§ EXERCISE GOAL: Set down all of the entries below word for word, with the pictures left out.
- Opening Delimiter -
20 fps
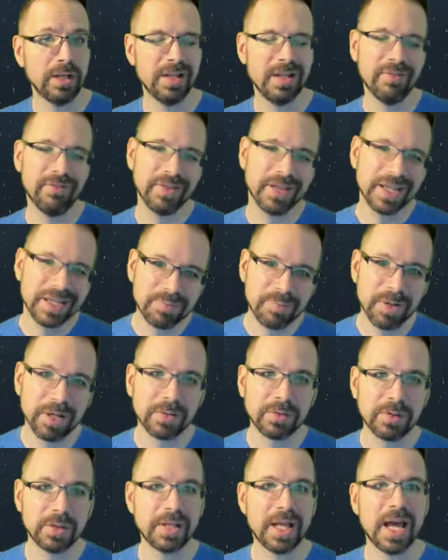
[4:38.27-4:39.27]
And if it gets bigger
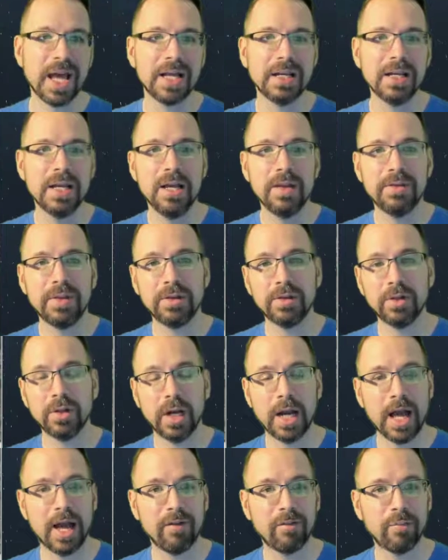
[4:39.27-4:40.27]
than that, then they're
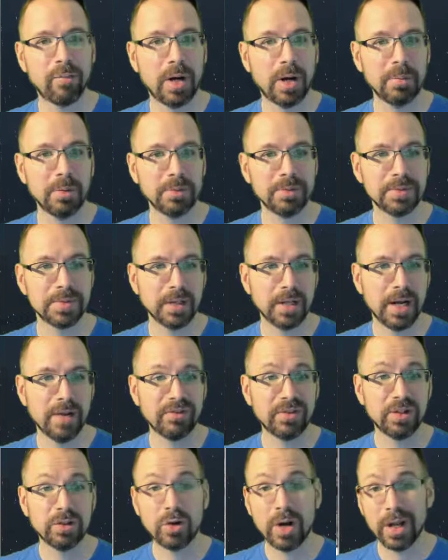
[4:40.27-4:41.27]
going to have problems. They're going to have
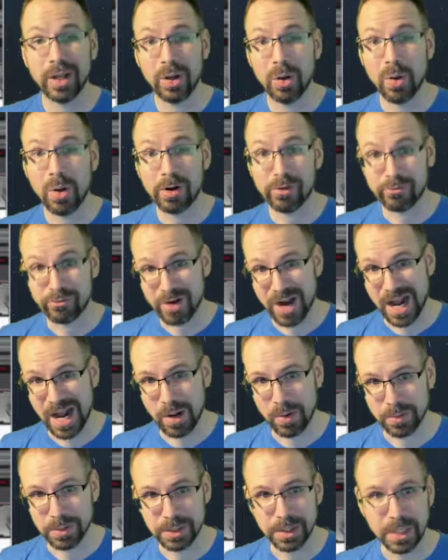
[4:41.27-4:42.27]
to try and go
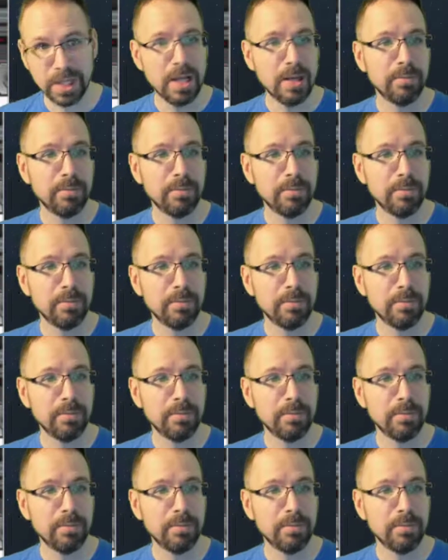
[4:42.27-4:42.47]
around.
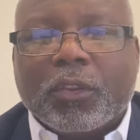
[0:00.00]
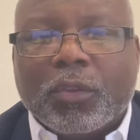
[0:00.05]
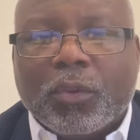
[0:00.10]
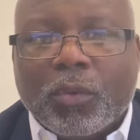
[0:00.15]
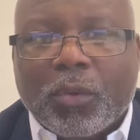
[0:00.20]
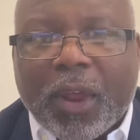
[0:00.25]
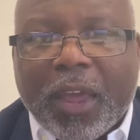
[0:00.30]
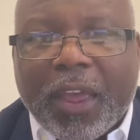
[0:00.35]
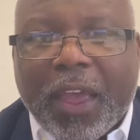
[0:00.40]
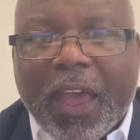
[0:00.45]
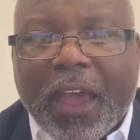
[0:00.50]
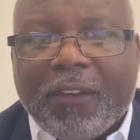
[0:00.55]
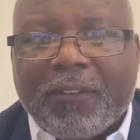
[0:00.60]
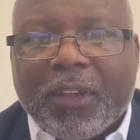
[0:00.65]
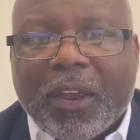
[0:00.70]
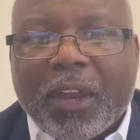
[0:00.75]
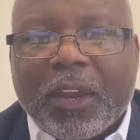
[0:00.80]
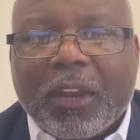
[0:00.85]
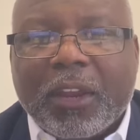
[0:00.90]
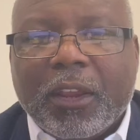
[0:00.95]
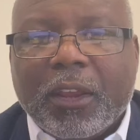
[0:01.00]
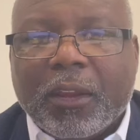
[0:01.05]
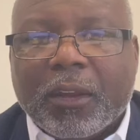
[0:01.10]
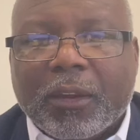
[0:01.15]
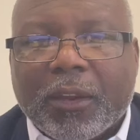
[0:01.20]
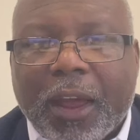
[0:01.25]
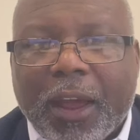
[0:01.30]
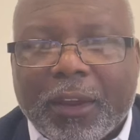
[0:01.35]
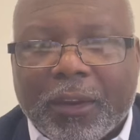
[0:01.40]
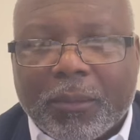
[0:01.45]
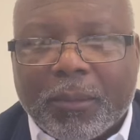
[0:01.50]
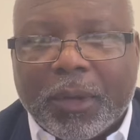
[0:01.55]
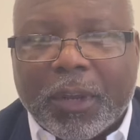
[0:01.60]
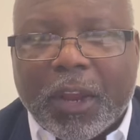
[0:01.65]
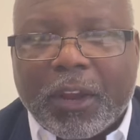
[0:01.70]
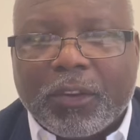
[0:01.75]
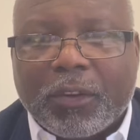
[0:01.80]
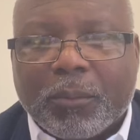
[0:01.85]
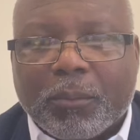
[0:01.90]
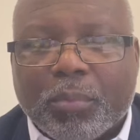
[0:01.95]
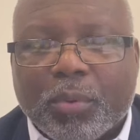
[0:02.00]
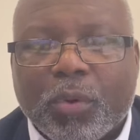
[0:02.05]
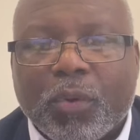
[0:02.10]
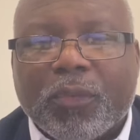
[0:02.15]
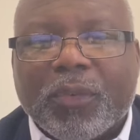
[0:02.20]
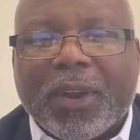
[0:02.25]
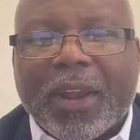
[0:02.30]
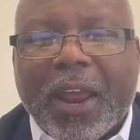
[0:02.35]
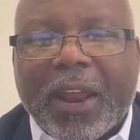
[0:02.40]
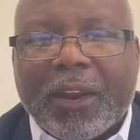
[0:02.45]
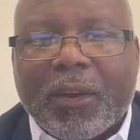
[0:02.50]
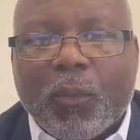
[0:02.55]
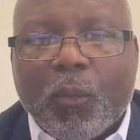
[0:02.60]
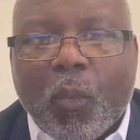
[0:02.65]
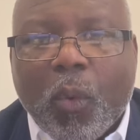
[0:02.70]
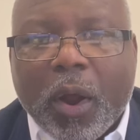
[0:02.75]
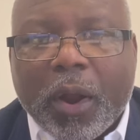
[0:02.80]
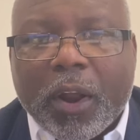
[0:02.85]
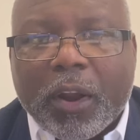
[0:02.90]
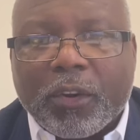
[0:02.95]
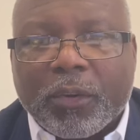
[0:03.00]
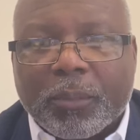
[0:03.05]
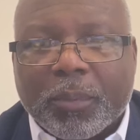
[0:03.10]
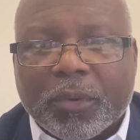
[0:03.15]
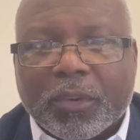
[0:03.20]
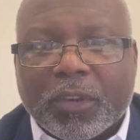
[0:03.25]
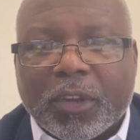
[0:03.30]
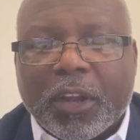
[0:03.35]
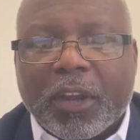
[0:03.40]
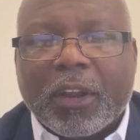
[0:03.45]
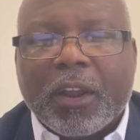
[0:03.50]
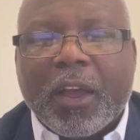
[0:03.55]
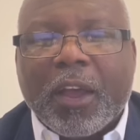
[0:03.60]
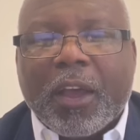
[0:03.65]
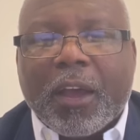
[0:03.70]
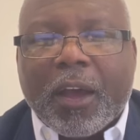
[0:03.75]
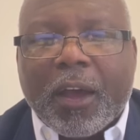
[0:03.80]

do they have any documentation proving that 100%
- Closing Delimiter -
§ EXERCISE RESPONSE:
20 fps
[4:38.27-4:39.27]
And if it gets bigger
[4:39.27-4:40.27]
than that, then they're
[4:40.27-4:41.27]
going to have problems. They're going to have
[4:41.27-4:42.27]
to try and go
[4:42.27-4:42.47]
around.
[0:00.00]
[0:00.05]
[0:00.10]
[0:00.15]
[0:00.20]
[0:00.25]
[0:00.30]
[0:00.35]
[0:00.40]
[0:00.45]
[0:00.50]
[0:00.55]
[0:00.60]
[0:00.65]
[0:00.70]
[0:00.75]
[0:00.80]
[0:00.85]
[0:00.90]
[0:00.95]
[0:01.00]
[0:01.05]
[0:01.10]
[0:01.15]
[0:01.20]
[0:01.25]
[0:01.30]
[0:01.35]
[0:01.40]
[0:01.45]
[0:01.50]
[0:01.55]
[0:01.60]
[0:01.65]
[0:01.70]
[0:01.75]
[0:01.80]
[0:01.85]
[0:01.90]
[0:01.95]
[0:02.00]
[0:02.05]
[0:02.10]
[0:02.15]
[0:02.20]
[0:02.25]
[0:02.30]
[0:02.35]
[0:02.40]
[0:02.45]
[0:02.50]
[0:02.55]
[0:02.60]
[0:02.65]
[0:02.70]
[0:02.75]
[0:02.80]
[0:02.85]
[0:02.90]
[0:02.95]
[0:03.00]
[0:03.05]
[0:03.10]
[0:03.15]
[0:03.20]
[0:03.25]
[0:03.30]
[0:03.35]
[0:03.40]
[0:03.45]
[0:03.50]
[0:03.55]
[0:03.60]
[0:03.65]
[0:03.70]
[0:03.75]
[0:03.80]

do they have any documentation proving that 100%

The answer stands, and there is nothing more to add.